Our Sicilian counterpart on the waterfront
Your intrepid reporter visits the Mondello fish market in Palermo, Italy
The world over, wherever water meets land, there is a common denominator as old as humanity:
Fish markets.
Why they hold such fascination for me is mystifying, akin to the moment more than half a century ago when I first saw a map of Cape Cod and knew I wanted to go there (though no one in my family ever had). In the decades since I’ve prowled many docks, piers, fish markets, fillet houses and loading docks, local and afar.
Now I can add Sicily.
Mondello, at the fringe of muscular Palermo, perches on the sea with a fine sand beach that lures tourists – sound familiar? Brilliant early morning light illuminates a row of brightly painted wooden boats tethered to a wharf, backed by rose and yellow buildings glowing beneath a stunning hillside outcrop jutting to jagged heights, hard-etched shadows cast by tough vegetation on beige rock.
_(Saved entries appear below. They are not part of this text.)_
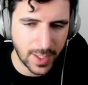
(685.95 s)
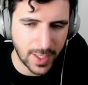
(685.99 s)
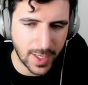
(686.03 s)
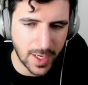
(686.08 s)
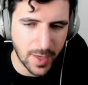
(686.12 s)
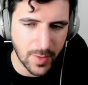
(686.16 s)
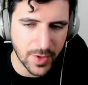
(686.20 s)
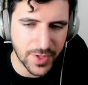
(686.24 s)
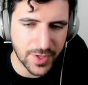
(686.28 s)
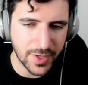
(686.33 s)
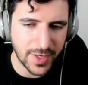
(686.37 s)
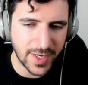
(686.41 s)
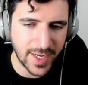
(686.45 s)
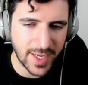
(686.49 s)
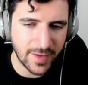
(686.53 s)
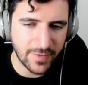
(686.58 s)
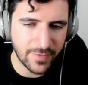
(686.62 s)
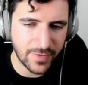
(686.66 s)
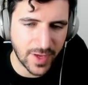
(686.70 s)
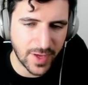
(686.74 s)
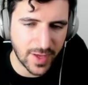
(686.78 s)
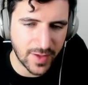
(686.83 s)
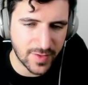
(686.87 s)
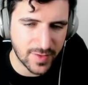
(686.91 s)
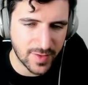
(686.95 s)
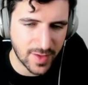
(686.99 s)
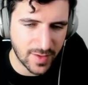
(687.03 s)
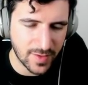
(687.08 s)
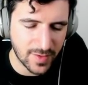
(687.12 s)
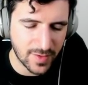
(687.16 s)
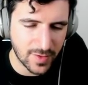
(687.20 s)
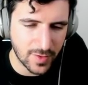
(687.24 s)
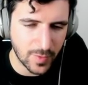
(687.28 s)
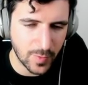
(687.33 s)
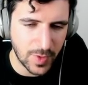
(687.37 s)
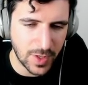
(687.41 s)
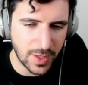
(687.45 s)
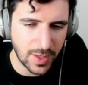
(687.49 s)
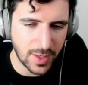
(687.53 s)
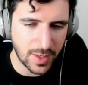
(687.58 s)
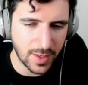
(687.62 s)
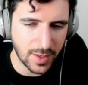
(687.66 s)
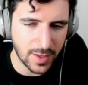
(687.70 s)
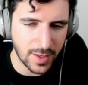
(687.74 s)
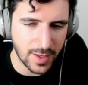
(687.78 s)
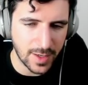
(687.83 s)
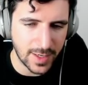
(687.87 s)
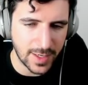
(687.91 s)
But her lane phase tends to
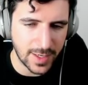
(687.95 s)
be a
A Coast Guard station abuts a fishermen’s market. Mondello residents swing by in cars and motorcycles to peruse and buy, earlier the better.
The market is makeshift, if something centuries old can be called that. There is modern canvas shade but no ice; best to get this fish to a cool place straight away. Plastic totes contain what was retrieved in small boats at sunrise, single men working single days close to shore.
So what’s to buy?
The Sicilian coast is famous for sardina, sardines, which often wind up in the signature dish spaghetti con sardina. There is pesce spada, swordfish, less common now, and tonno, tuna taken as babies; the Sicilians know that so call them by the diminutive tonnetto.
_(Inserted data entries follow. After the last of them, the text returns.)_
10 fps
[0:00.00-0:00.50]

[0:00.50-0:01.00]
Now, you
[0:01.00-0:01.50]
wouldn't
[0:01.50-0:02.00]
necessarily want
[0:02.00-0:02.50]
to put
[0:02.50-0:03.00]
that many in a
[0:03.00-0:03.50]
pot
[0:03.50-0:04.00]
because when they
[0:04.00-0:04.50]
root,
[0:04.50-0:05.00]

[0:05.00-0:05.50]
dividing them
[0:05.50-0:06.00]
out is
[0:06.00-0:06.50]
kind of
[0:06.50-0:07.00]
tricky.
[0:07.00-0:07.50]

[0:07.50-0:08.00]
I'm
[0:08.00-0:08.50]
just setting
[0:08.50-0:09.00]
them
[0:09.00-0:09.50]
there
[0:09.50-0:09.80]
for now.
Lampuga, dolphin fish (no relation to the mammal), make for nice fillets with dark flesh. Mustia, a smaller red fish with flaky white meat, is grilled whole and picked apart -- plenty of olive oil of course. Then staples of Sicilian diets; small calamari, squid, even smaller gamberetto, shrimp, that sure enough you can pop into your mouth like popcorn (good raw). Then polpo, octopus, still moving in the tub when you poke them, again small and young.
Tiny mesh nets these fishermen play out capture life we would consider immature, illegal. To our minds, killing fish before they have a chance to spawn at least once is terminal. Clearly this is not prevailing wisdom in Sicily.
The limitations of the vessels -- no big horsepower, no hydraulics -- is what maintains an inshore fishery that defies our idea of good stewardship. Then again, our management only emerged because we became so sophisticated and efficient that government regulations to protect the common wealth had to intervene.
Some take that as an indictment of our historic fleet, but I don’t, not in particular anyway. It is fact and facet of our economy. Successful entrepreneurs always chafe at limits, always focus on profit at the expense of resources. It’s called capitalism. Government should encourage that creativity and hard work, while protecting both workers and the environment from exploitation – easier said than done.
Prevailing wisdom in Mondello is that there is less to catch, and the next generation is not as interested in the chase or lifestyle. We share that sense with the Sicilians, as well as the wish that we didn’t.
We also share an emotion; thankfulness when we sit down to plates still laden with what fishermen offer.
Lovely. I hope I can see that one day.
Been there too, adore Sicily and its food. Good light to shine on our fishing industry, thank you.